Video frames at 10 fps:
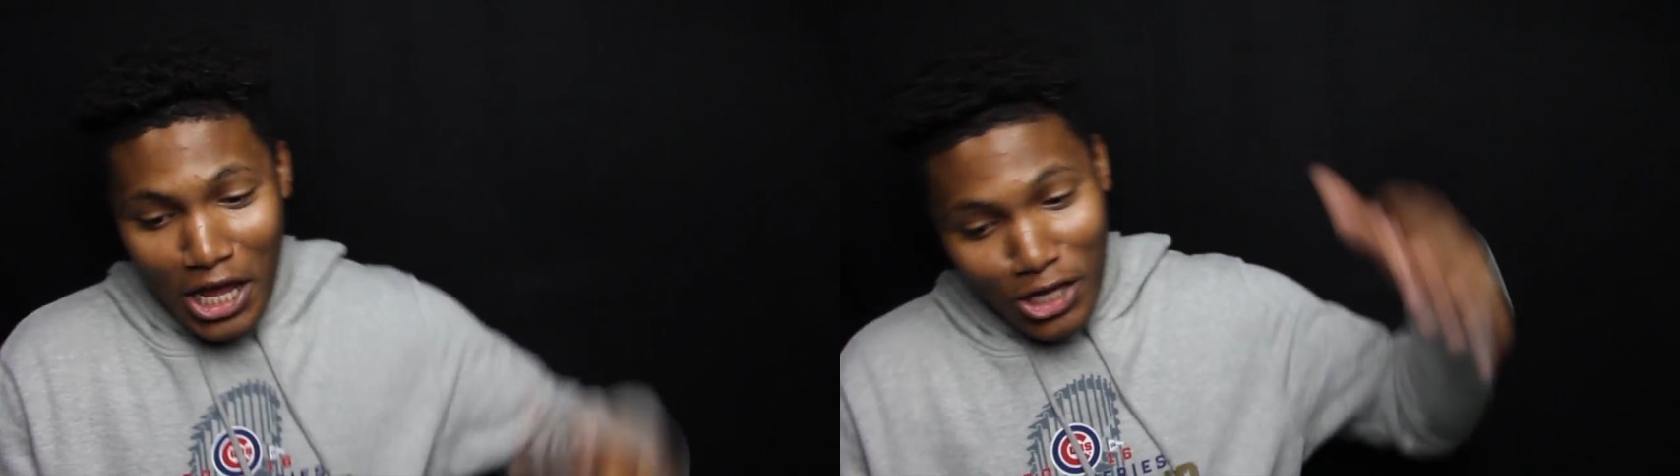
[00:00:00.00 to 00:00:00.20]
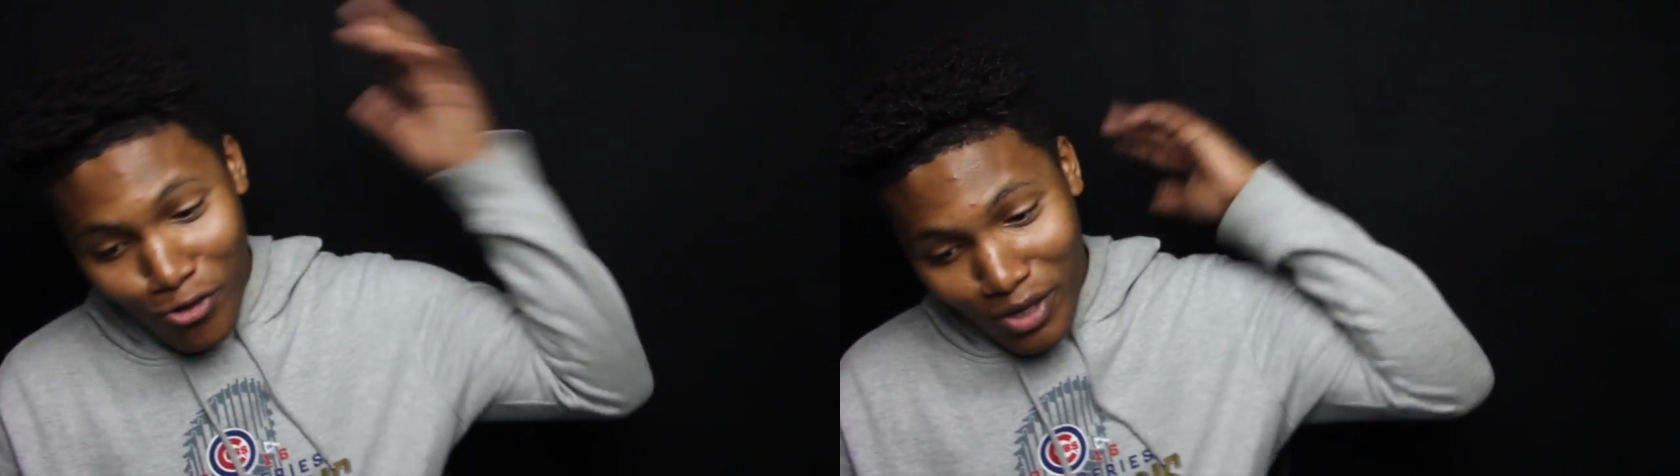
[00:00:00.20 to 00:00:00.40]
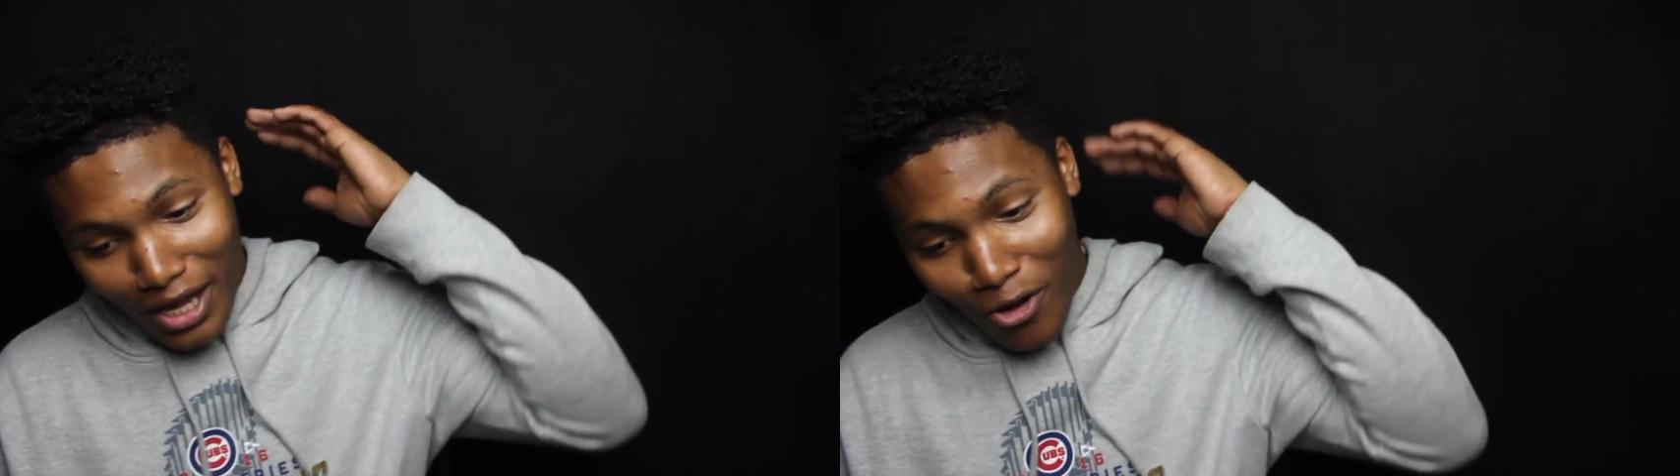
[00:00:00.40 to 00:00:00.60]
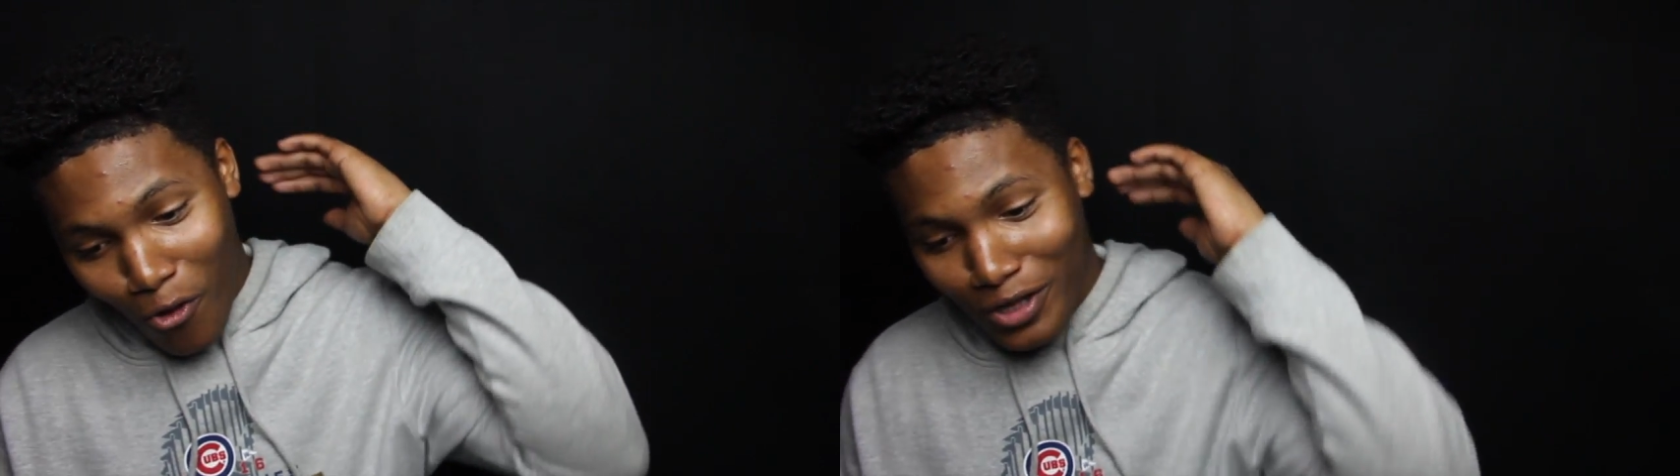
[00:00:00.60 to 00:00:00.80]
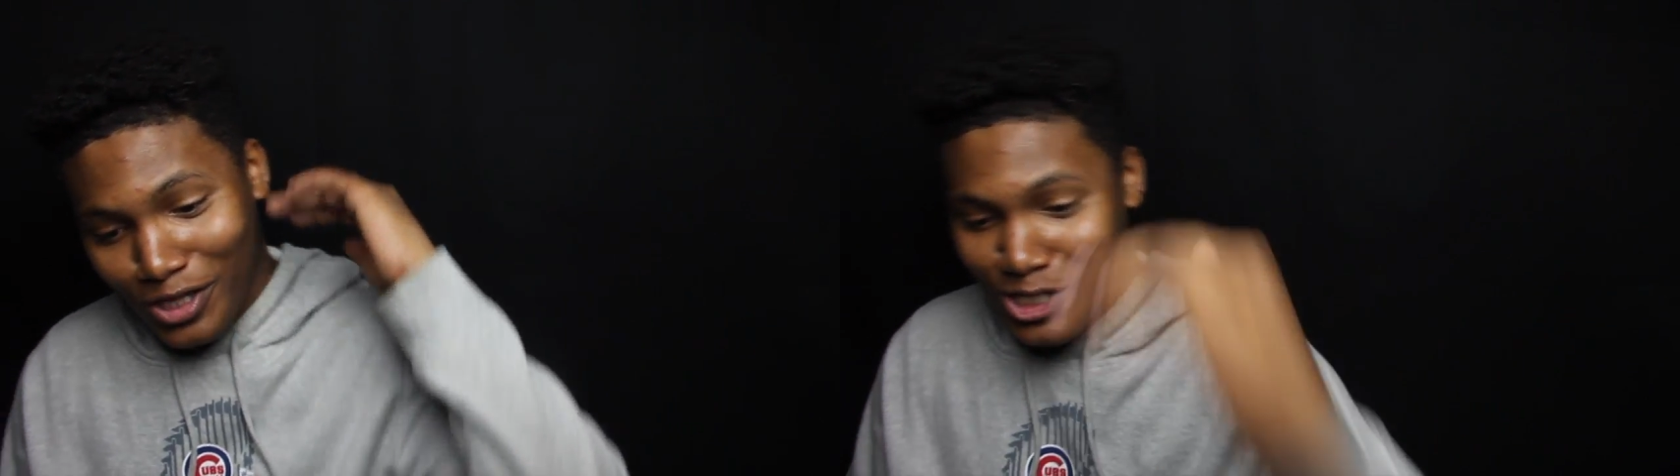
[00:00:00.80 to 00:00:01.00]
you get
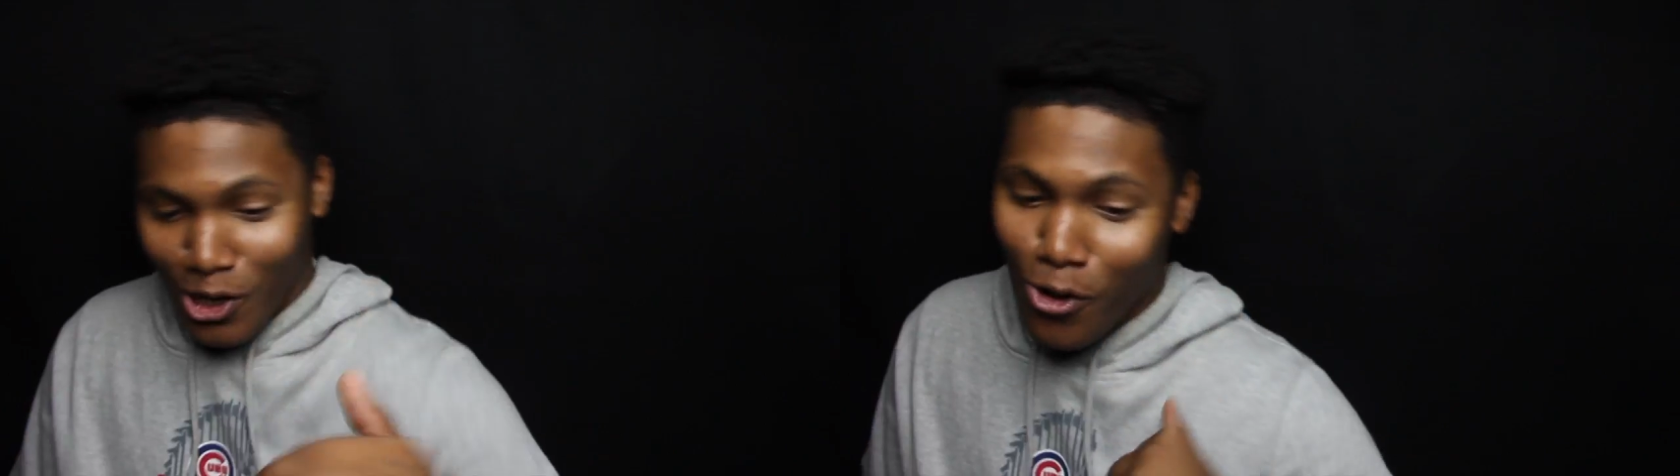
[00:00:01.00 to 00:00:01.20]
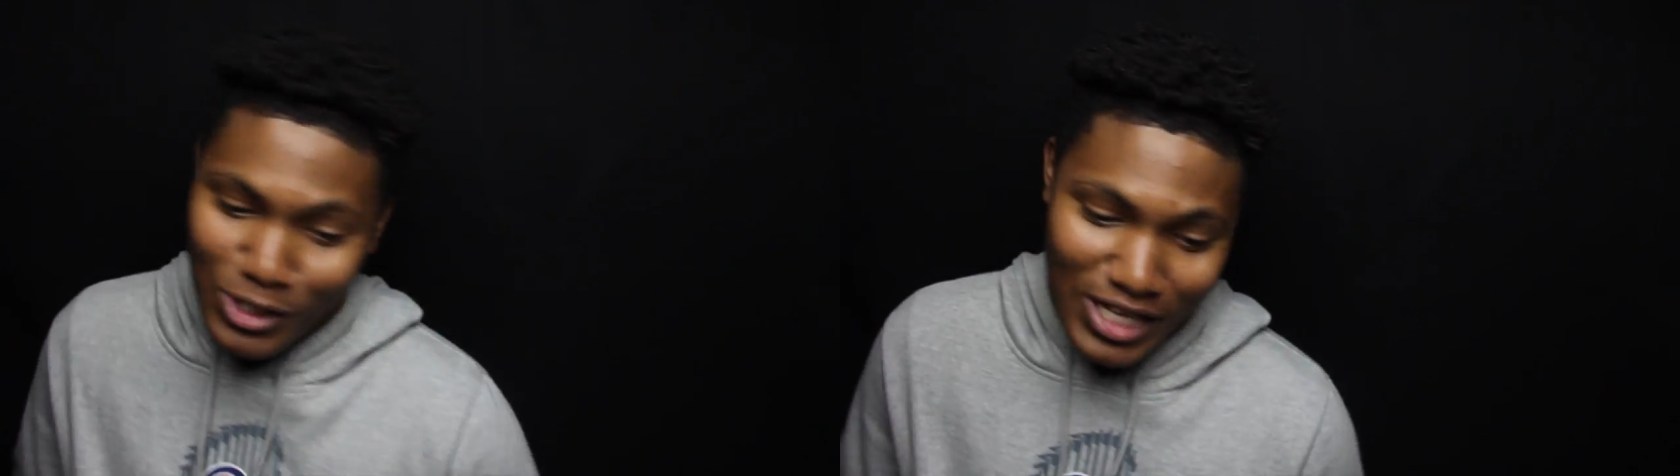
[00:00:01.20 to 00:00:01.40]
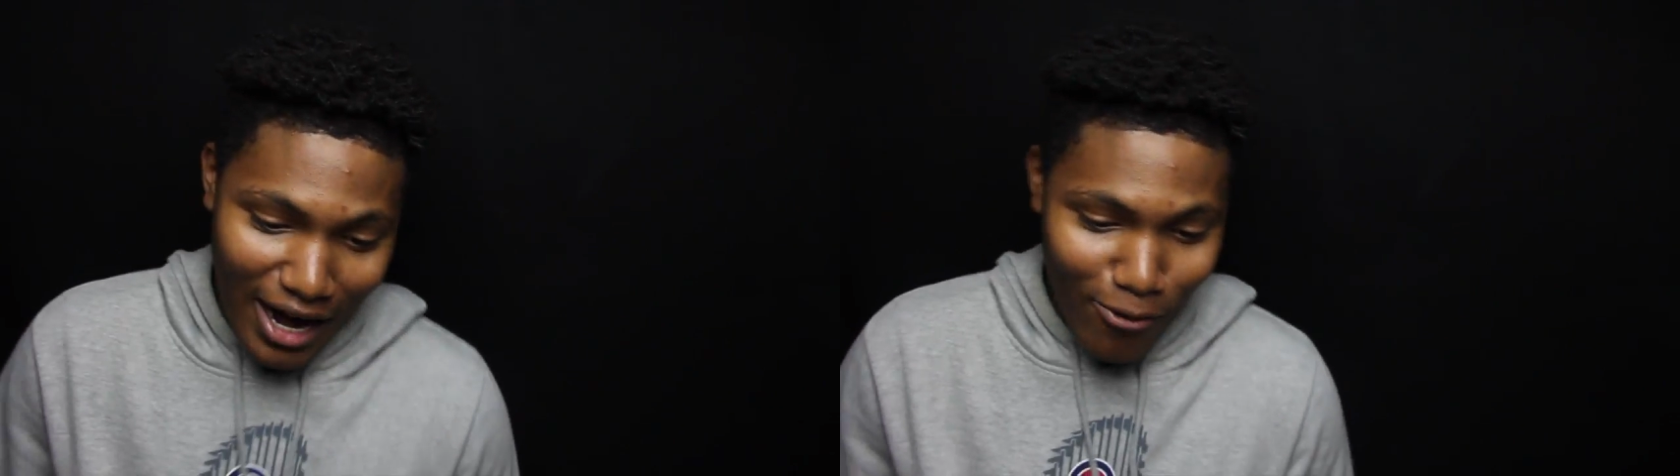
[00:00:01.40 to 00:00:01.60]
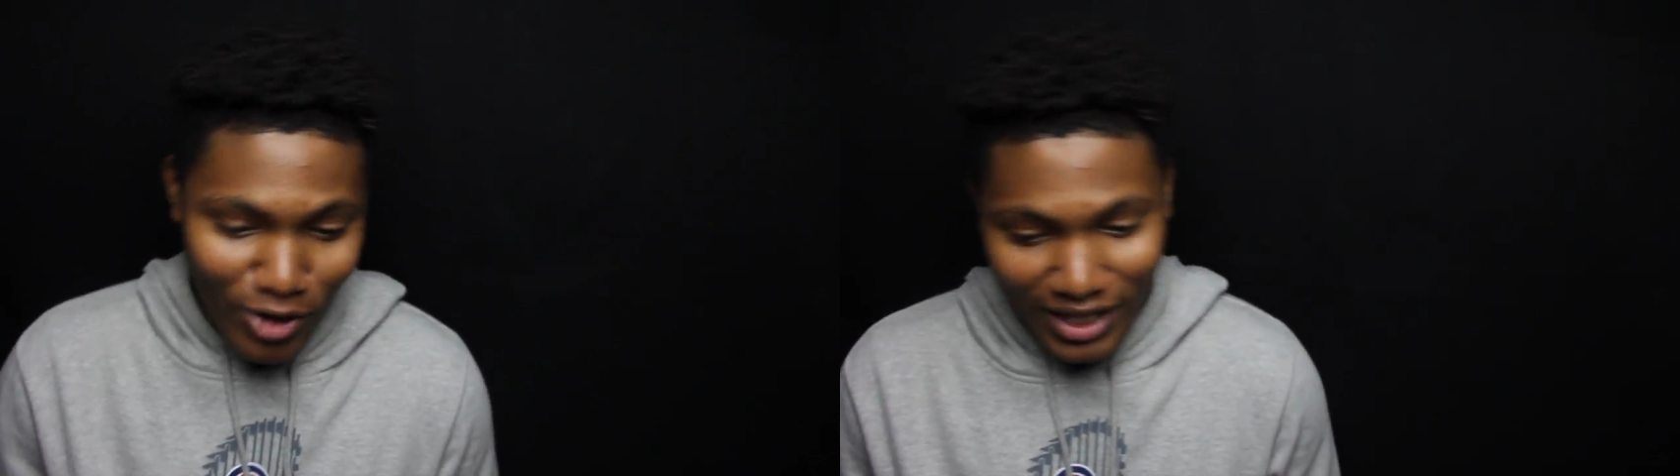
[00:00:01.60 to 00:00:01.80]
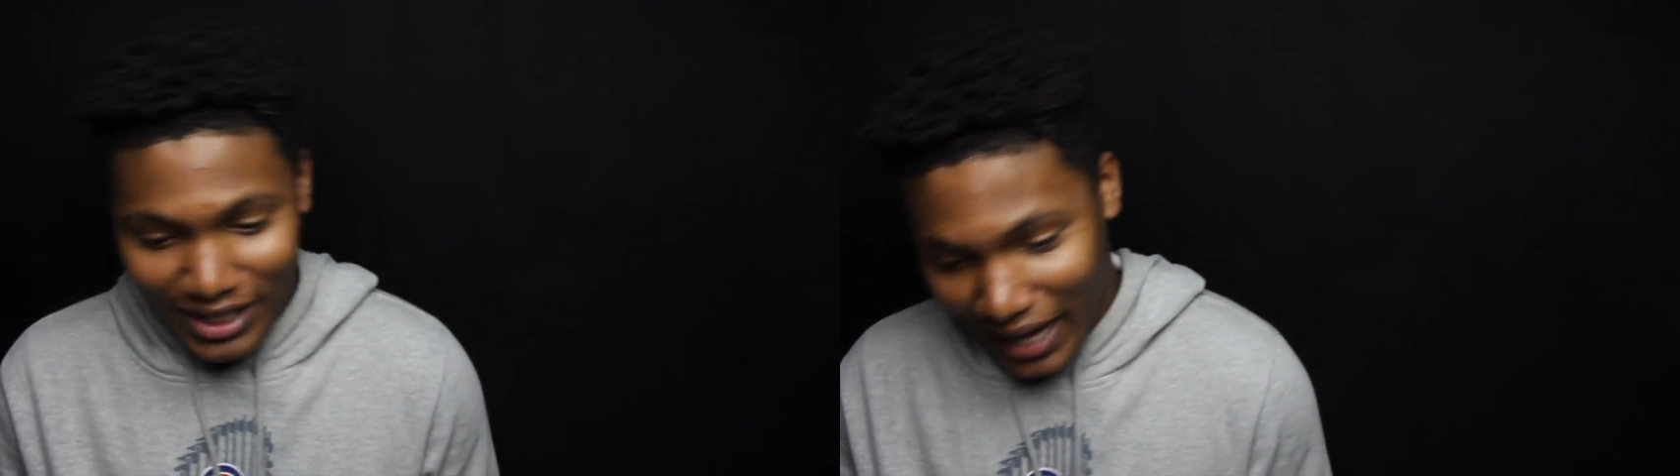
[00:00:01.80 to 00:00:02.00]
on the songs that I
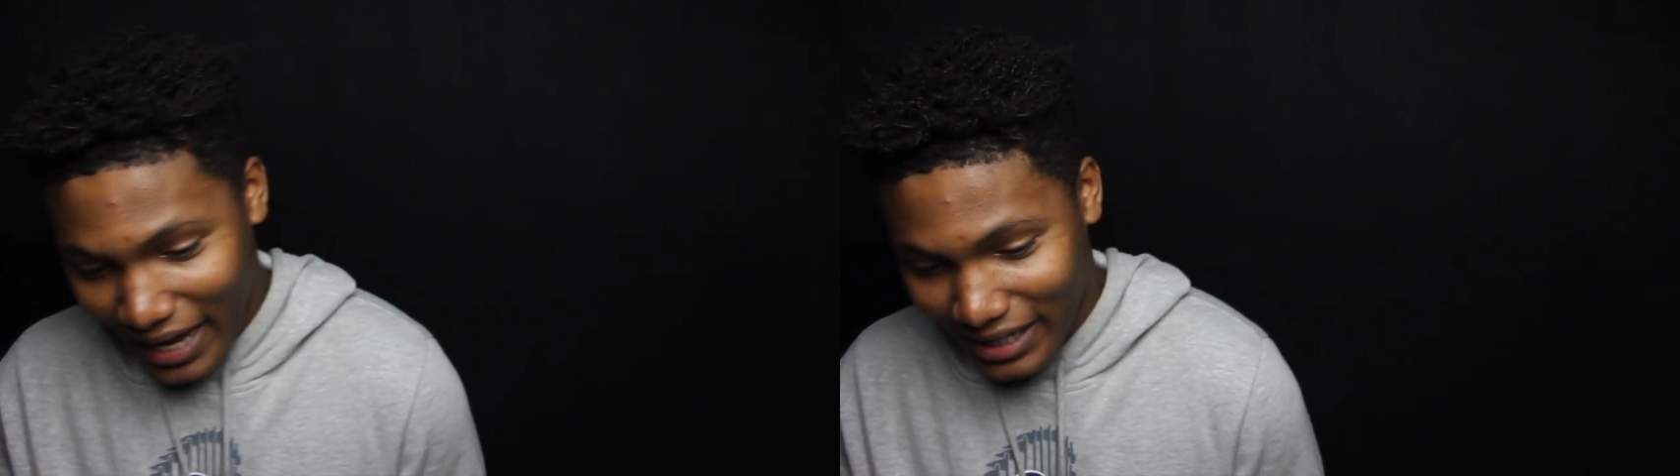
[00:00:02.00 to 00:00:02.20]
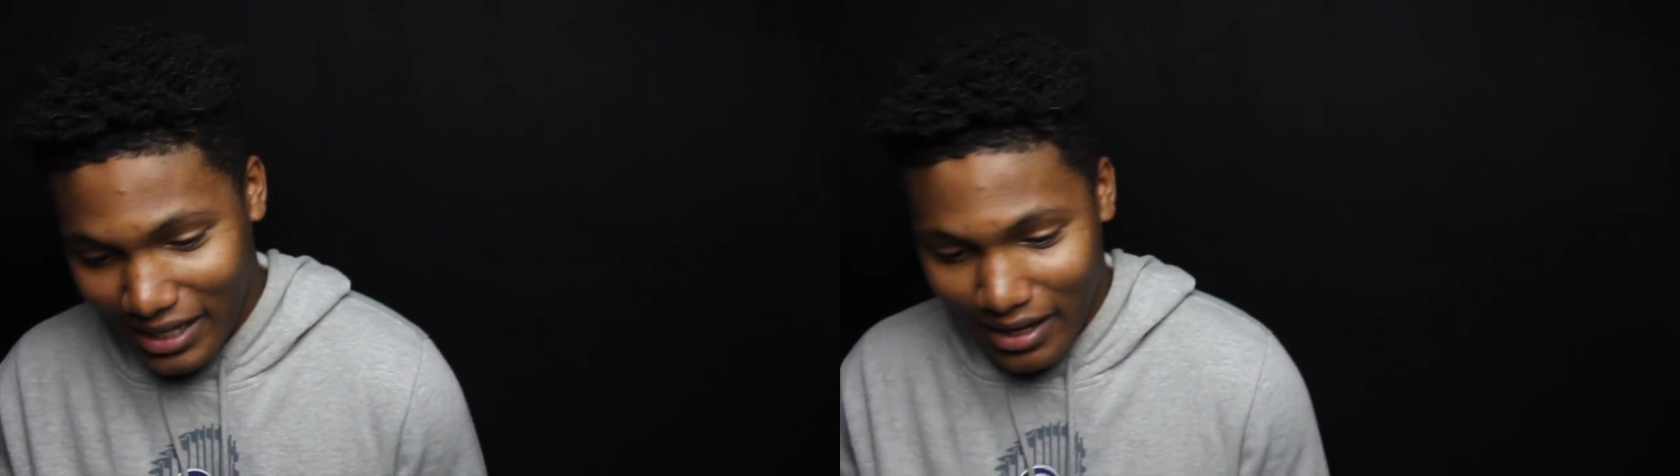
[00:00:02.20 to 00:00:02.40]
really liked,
□ □ □ □
**YOUR INSTRUCTIONS**
Give an exact copy of the data, and omit any pictures it holds.

**TASK RESPONSE**
Video frames at 10 fps:
[00:00:00.00 to 00:00:00.20]
[00:00:00.20 to 00:00:00.40]
[00:00:00.40 to 00:00:00.60]
[00:00:00.60 to 00:00:00.80]
[00:00:00.80 to 00:00:01.00]
you get
[00:00:01.00 to 00:00:01.20]
[00:00:01.20 to 00:00:01.40]
[00:00:01.40 to 00:00:01.60]
[00:00:01.60 to 00:00:01.80]
[00:00:01.80 to 00:00:02.00]
on the songs that I
[00:00:02.00 to 00:00:02.20]
[00:00:02.20 to 00:00:02.40]
really liked,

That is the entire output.